The first CBSE Class X board examination, part of the two-exam system introduced this year, commenced on Tuesday.
The board has clarified that the first exam is compulsory because a section of students had been requesting to be allowed to skip the first exam and appear directly in the second.
The second CBSE exam, scheduled in May, will allow students to improve their performance in any three subjects out of science, mathematics, social sciences and languages, the board has clarified.
“The CBSE had received requests stating that, because of some reasons, students will not be able to appear in the 1st board examination of Class X, hence the students may be allowed to appear in the second board examination.... It is mandatory for all the students to appear in the first board exam,” the CBSE said in the circular on Saturday.
“If a student has not appeared in three or more subjects in the first examination, then s/he will not be allowed to appear in the second examination,” the board has said.
Such students will be placed in the “Essential Repeat” category and can take the examination only next year in the main examination in the month of February, the board has said.
“It is therefore clarified that because of any reason, if a student is not able to appear in three or more subjects in the main examination, s/he cannot be permitted to appear in the second board examination as per the policy of the Board. Any request received by CBSE on the above-cited subject will not be responded to,” CBSE has said.
The first Class X board exam, the main exam, started on Tuesday and will end on March 10.
Several school principals said that over the past few months, they had been informing parents and students that the first board exam was mandatory.
“We had conducted sessions with the parents and led them through the whole procedure that a student cannot skip the first exam, which is being described as the main examination by the board,” said Satabdi Bhattacharjee, principal, The Newtown School.
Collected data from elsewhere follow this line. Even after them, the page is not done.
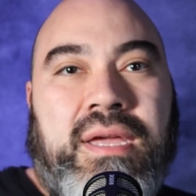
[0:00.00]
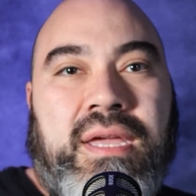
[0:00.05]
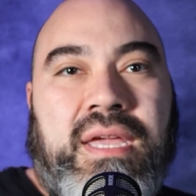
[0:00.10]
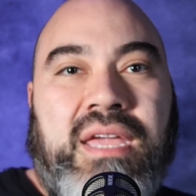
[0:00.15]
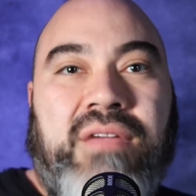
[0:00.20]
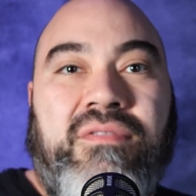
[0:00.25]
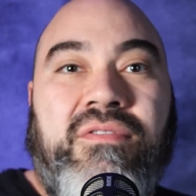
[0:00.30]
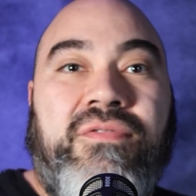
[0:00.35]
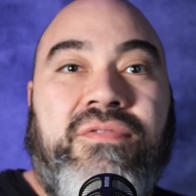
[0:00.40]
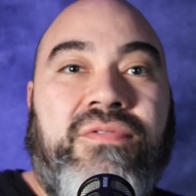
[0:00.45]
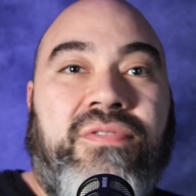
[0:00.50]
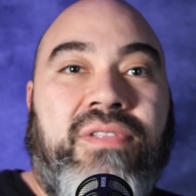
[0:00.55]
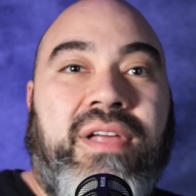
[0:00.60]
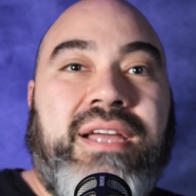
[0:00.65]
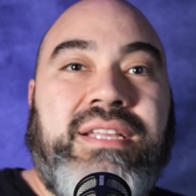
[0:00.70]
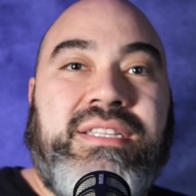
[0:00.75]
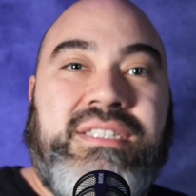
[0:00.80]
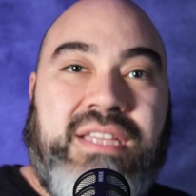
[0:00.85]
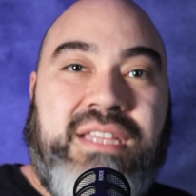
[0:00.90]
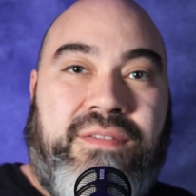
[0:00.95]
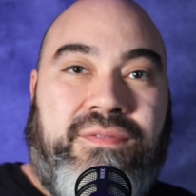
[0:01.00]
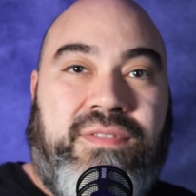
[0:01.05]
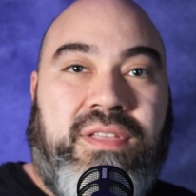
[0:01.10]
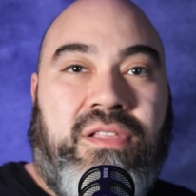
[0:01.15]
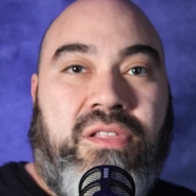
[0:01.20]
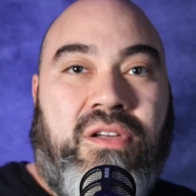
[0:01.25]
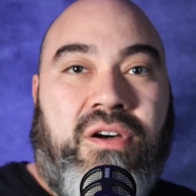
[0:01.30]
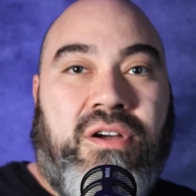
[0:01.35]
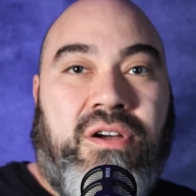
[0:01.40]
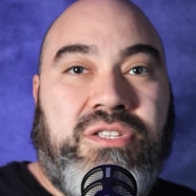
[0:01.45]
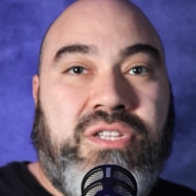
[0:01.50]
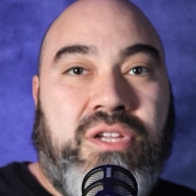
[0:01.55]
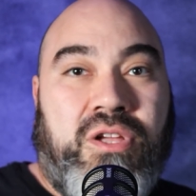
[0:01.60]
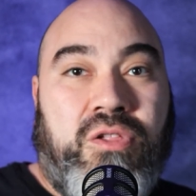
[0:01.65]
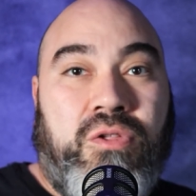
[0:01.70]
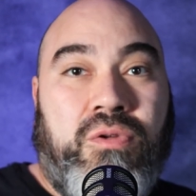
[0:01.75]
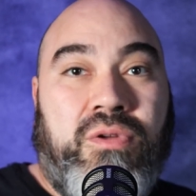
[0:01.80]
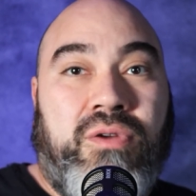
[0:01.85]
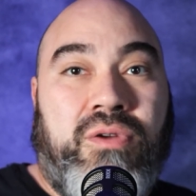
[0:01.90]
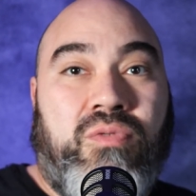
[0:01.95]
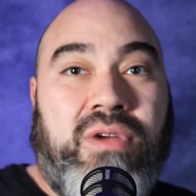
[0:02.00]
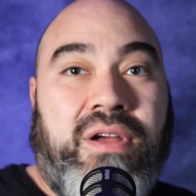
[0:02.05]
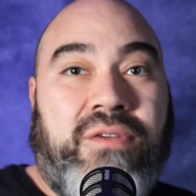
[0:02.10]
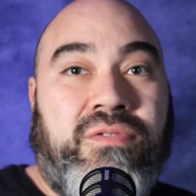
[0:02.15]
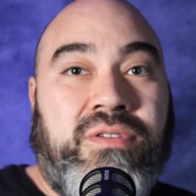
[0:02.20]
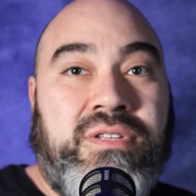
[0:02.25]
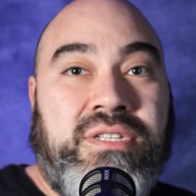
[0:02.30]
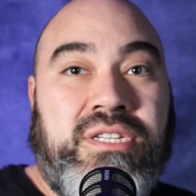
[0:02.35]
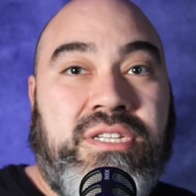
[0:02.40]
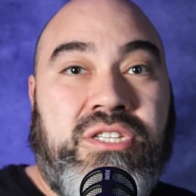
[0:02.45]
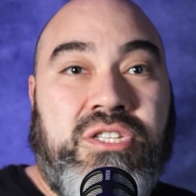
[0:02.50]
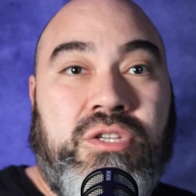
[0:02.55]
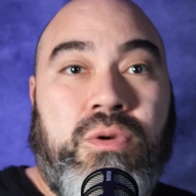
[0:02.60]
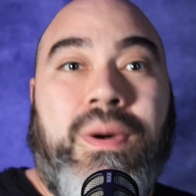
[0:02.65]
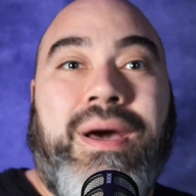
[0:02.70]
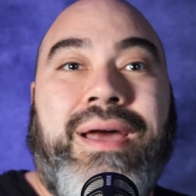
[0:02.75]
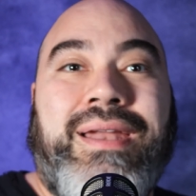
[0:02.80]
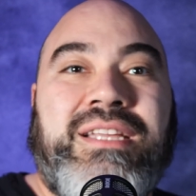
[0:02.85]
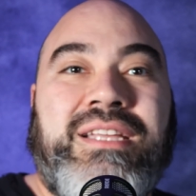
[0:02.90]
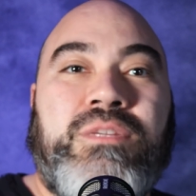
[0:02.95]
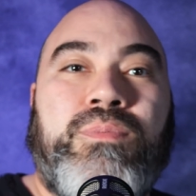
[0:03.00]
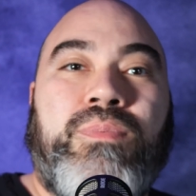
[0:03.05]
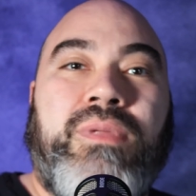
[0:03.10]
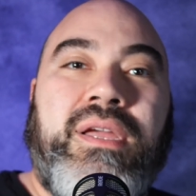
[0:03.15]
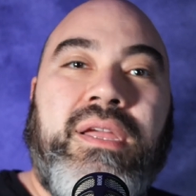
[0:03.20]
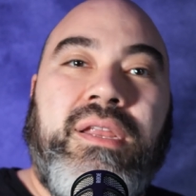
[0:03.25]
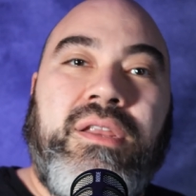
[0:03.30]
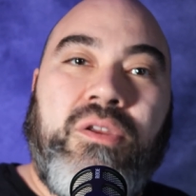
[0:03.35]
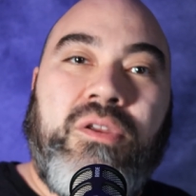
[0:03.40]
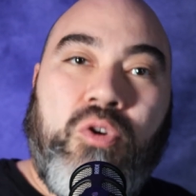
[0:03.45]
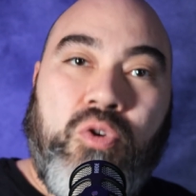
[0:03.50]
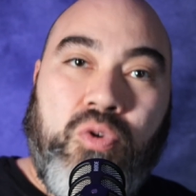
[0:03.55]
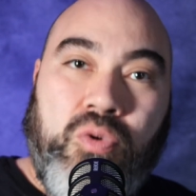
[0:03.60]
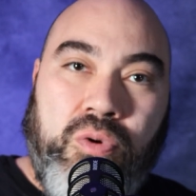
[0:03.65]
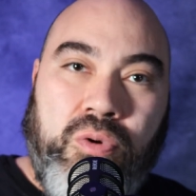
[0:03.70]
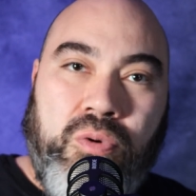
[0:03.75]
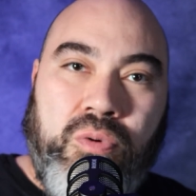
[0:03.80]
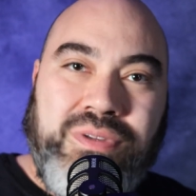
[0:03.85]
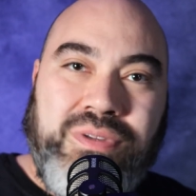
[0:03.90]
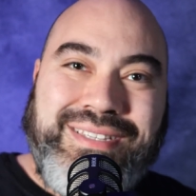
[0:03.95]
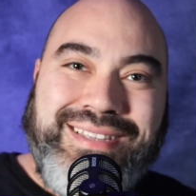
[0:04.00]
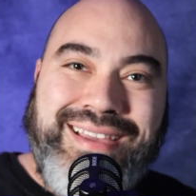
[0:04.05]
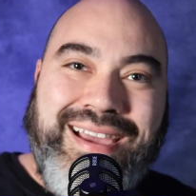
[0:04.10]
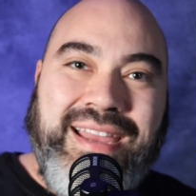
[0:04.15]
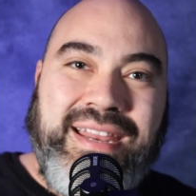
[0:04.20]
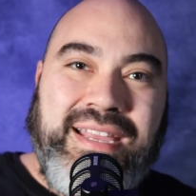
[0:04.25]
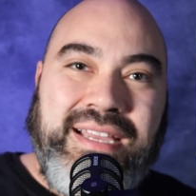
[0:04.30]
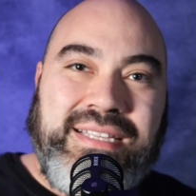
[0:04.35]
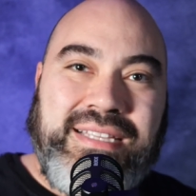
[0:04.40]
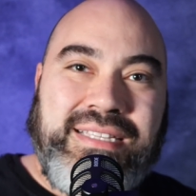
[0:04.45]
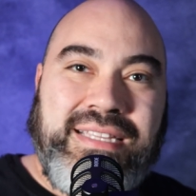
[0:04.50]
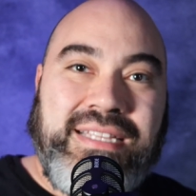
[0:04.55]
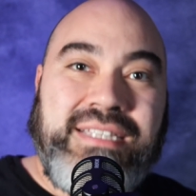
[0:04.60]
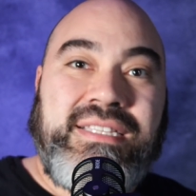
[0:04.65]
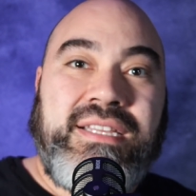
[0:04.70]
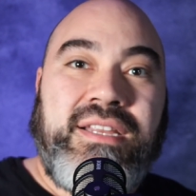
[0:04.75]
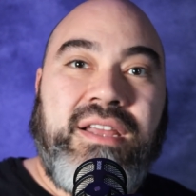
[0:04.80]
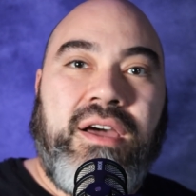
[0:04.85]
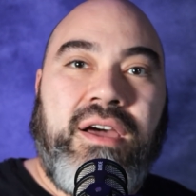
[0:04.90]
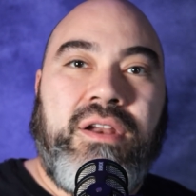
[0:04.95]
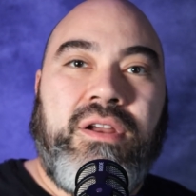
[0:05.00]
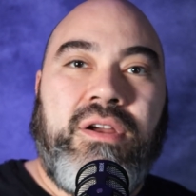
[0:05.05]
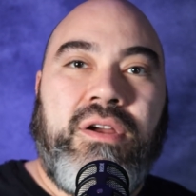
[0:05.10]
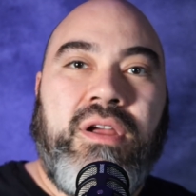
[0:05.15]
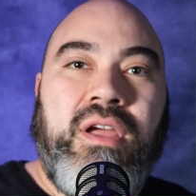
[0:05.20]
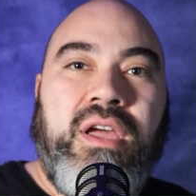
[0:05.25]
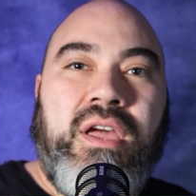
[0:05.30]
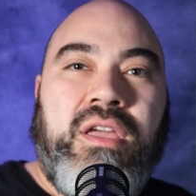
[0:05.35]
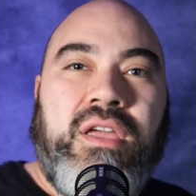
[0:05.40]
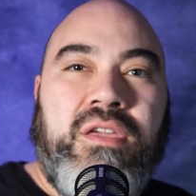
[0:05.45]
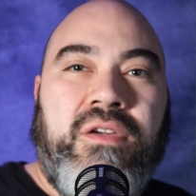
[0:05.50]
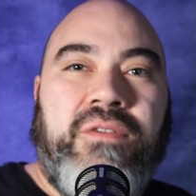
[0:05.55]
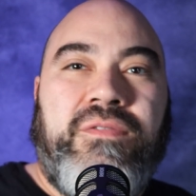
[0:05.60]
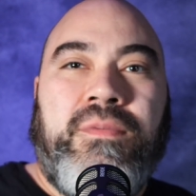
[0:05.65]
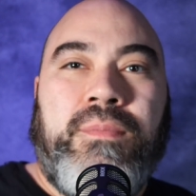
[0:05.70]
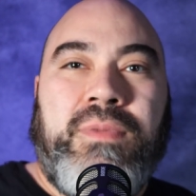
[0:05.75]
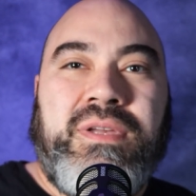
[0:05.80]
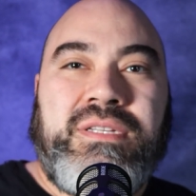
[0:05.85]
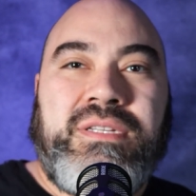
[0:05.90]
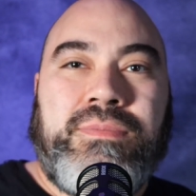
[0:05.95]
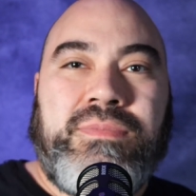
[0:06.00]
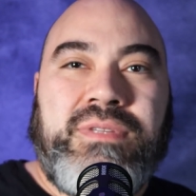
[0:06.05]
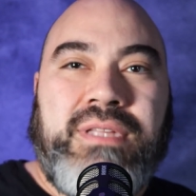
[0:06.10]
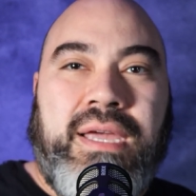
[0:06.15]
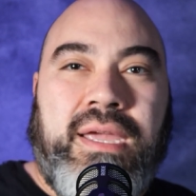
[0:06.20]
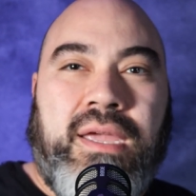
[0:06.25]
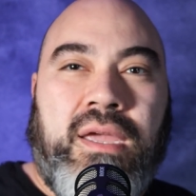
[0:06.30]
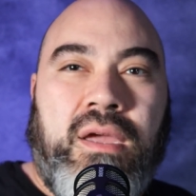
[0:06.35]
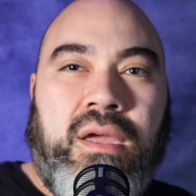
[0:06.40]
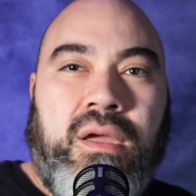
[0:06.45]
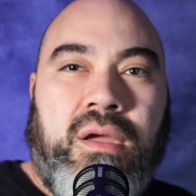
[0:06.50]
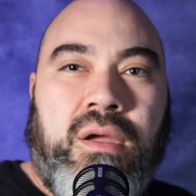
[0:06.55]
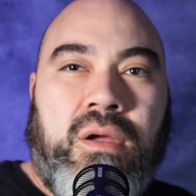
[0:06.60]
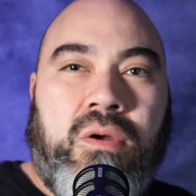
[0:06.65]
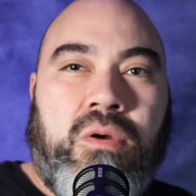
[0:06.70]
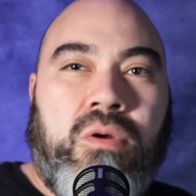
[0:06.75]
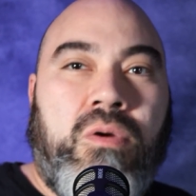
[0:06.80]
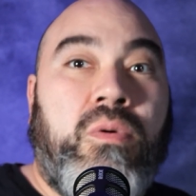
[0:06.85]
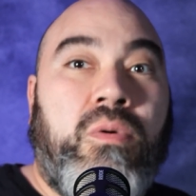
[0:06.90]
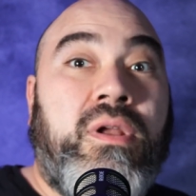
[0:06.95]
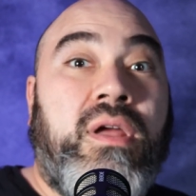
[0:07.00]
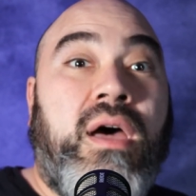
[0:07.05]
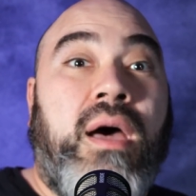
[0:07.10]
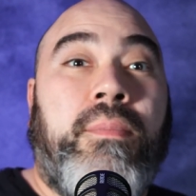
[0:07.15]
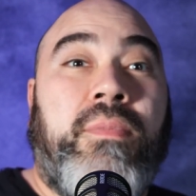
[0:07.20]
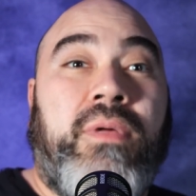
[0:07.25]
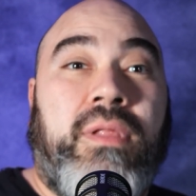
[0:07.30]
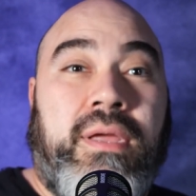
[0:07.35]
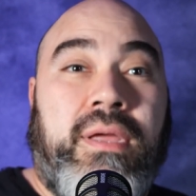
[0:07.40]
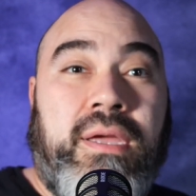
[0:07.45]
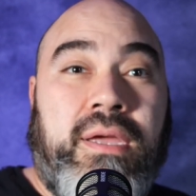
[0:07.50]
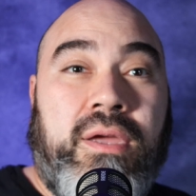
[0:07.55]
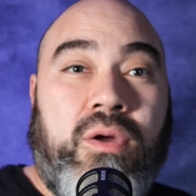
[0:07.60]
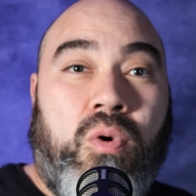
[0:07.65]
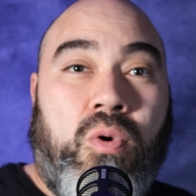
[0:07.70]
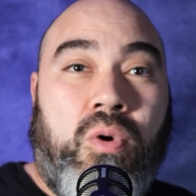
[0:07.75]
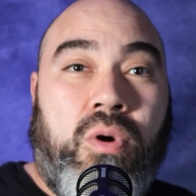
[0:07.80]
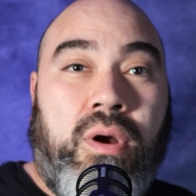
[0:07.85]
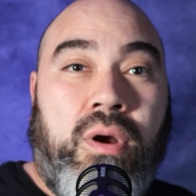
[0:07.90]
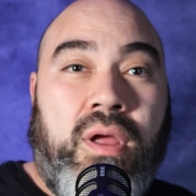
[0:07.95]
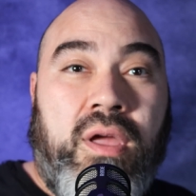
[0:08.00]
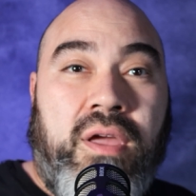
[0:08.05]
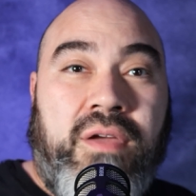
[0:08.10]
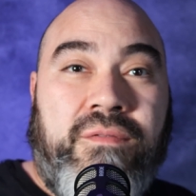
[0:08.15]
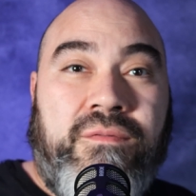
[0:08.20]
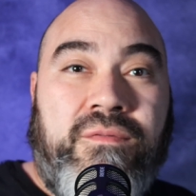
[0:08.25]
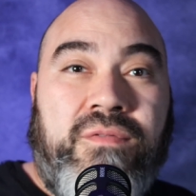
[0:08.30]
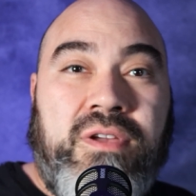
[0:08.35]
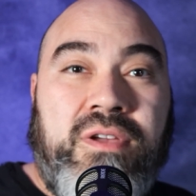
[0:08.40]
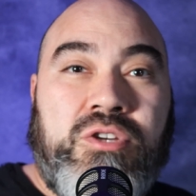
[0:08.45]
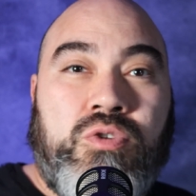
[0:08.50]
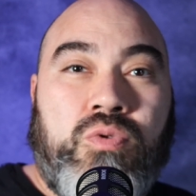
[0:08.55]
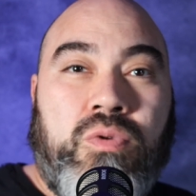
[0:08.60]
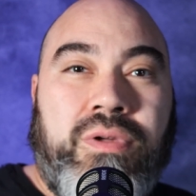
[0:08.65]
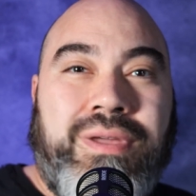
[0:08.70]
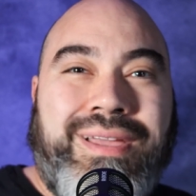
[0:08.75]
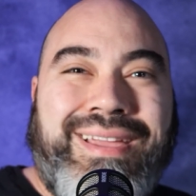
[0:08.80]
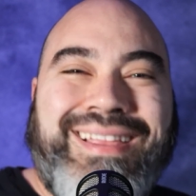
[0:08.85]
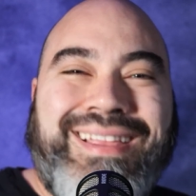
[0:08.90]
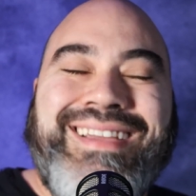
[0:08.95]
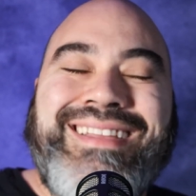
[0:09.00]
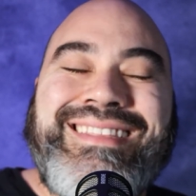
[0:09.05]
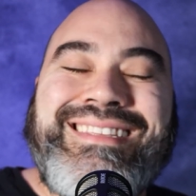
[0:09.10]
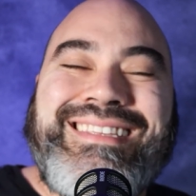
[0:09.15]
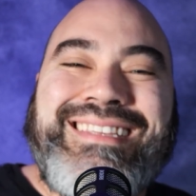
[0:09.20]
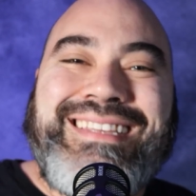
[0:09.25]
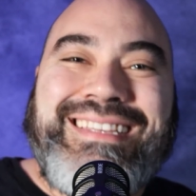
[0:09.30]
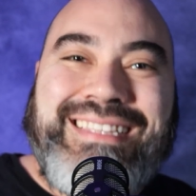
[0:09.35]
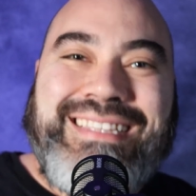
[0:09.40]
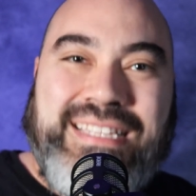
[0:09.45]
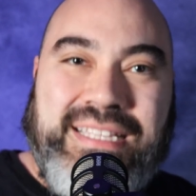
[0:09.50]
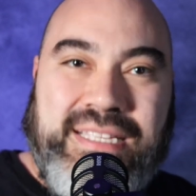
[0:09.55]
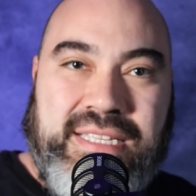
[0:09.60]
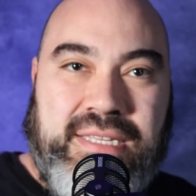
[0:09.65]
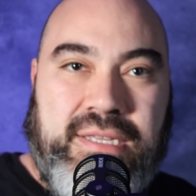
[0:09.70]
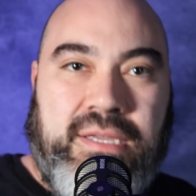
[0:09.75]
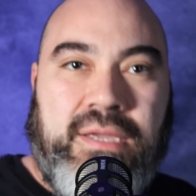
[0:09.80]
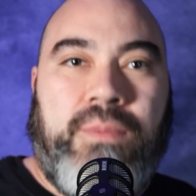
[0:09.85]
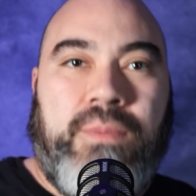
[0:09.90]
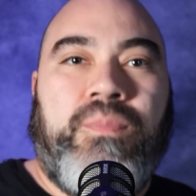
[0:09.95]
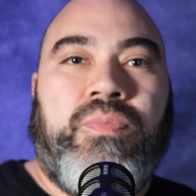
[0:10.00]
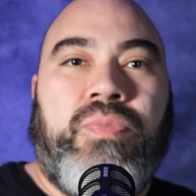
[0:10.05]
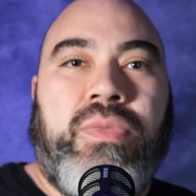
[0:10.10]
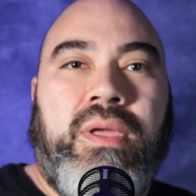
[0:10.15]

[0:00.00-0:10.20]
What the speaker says: Even flight safety logs included references to unexplained crew sightings, listed under euphemisms like crew anomaly or visual inconsistency.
What several principals anticipate is that some students might want to improve their scores despite scoring high marks. “There is a category of children who are not satisfied even with a 97 per cent,” said the principal of a coeducational school.
The CBSE Class XII exam and ICSE (Class X), which is conducted by the Council for the Indian School Certificate Examinations, started on Tuesday.
ICSE
Every ICSE question paper had a seal that students had to break open when the writing time for the exam started.
Every question paper had a unique identification number and included a watermark that extends across the pages, a strategy introduced by the CISCE this year to curb paper leaks, principals of schools said.